The Brookings Institution delivered another blow to the received wisdom that tax cuts generate economic benefits the other day, with this post examining the long term impacts of the federal deals that set the ground work for similar programs nationwide. Here’s a selection:
But the record is clear that tax cuts have not boosted growth. When growth is (appropriately) measured from peak to peak of the business cycle, the vaunted Reagan tax cuts in the early 1980s produced a period of average growth. Indeed, research by Martin Feldstein, President Reagan’s former chief economist, and Doug Elmendorf, the former Congressional Budget Office Director, concluded that the 1981 tax cuts had virtually no net impact on growth.
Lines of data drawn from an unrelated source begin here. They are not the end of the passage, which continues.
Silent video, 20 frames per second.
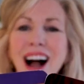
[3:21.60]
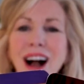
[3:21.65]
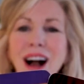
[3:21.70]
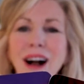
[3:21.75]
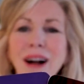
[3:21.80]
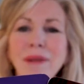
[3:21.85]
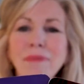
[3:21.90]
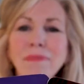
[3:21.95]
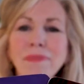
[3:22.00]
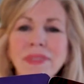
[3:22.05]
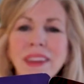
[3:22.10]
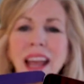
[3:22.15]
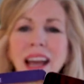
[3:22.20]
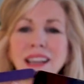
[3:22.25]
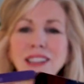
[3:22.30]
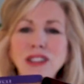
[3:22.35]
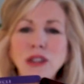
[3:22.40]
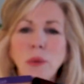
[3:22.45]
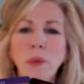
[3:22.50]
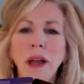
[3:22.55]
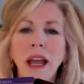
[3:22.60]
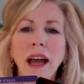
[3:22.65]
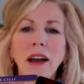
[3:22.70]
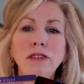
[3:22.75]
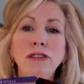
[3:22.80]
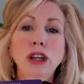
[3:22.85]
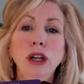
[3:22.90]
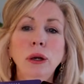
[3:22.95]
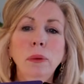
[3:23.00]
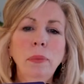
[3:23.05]
um, so we
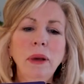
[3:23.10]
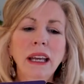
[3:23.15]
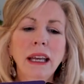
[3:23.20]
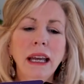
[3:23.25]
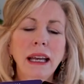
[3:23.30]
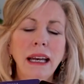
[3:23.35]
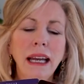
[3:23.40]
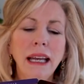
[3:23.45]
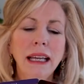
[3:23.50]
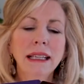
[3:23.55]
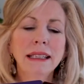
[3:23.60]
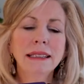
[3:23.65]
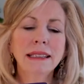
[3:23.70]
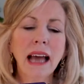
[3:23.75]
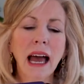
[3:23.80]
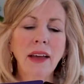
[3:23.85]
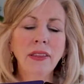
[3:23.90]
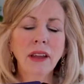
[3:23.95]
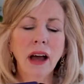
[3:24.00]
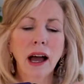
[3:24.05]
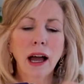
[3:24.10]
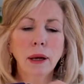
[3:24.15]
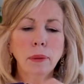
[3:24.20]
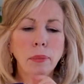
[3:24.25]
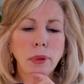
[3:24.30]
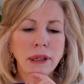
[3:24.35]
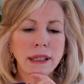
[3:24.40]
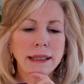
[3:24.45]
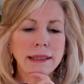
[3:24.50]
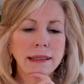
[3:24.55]
have new beginnings and the high
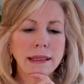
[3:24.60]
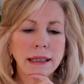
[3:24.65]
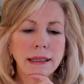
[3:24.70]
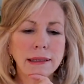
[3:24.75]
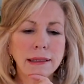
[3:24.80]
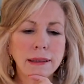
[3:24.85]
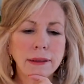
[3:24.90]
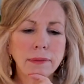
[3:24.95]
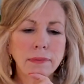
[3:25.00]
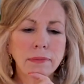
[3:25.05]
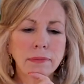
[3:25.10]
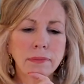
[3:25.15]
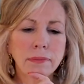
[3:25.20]
priestess.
Virtually no one claims the 2001 and 2003 Bush tax cuts stimulated growth. Despite cuts in tax rates on ordinary income, capital gains, dividends, and estates, economic growth remained sluggish between 2001 and the beginning of the Great Recession in late-2007. The growth that did occur, however, is generally attributed to the Fed’s easy money policy….
Despite all of this, the zeal for lowering income tax rates, especially at the top, spread beyond Washington decades ago. Failure at the federal level does not necessarily imply that tax cuts would fail at the state level too. Lower taxes might lure businesses from other states, even if they yield no collective increase in jobs or output. But the stakes are higher for the states, which can’t borrow the way the Federal government can. As a result, they often end up enacting regressive tax increases or regressive spending cuts when high-income tax cuts fail to produce the promised growth.
In the 1990s, six states cut taxes by more than ten percent, mostly by enacting significant personal income tax cuts. However, only the tax-cut states that were boosted by the financial boom rose faster than average. Between 2001 and 2007, Arizona, Louisiana, New Mexico, Ohio, Oklahoma, and Rhode Island cut personal income taxes. Only New Mexico and Oklahoma, which benefited from oil and gas trends, experienced net gains in their employment share over an extended period.
The most widely-reported recent state income tax cut occurred in Kansas in 2012. Gov. Sam Brownback argued it would be “like a shot of adrenaline into the heart of the Kansas economy.” The tax cuts did not produce the hoped-for growth, though, and more revenue was lost than originally anticipated. Fiscal year 2014 revenues were $700 million lower than FY 2013 — $330 million less than expected – during a period in which most of the American economy was picking up steam. Put in context, these numbers are pretty significant: $330 million represents more than 5 percent of Kansas’ government spending from general funds. Moody’s and Standard and Poor’s reduced Kansas’ credit rating, and the state failed to keep up with the region’s pace of job growth.
Somewhere early in my entrepreneur years, I was told by someone much wiser than me that “you have to spend money to earn money.”. That doesn’t by any stretch mean that all the things we’ve spent money on in economic development over the years were necessarily the right things to spend money on, but it does mean that once again, starvation diets seem to have less than the promised impacts over the long run.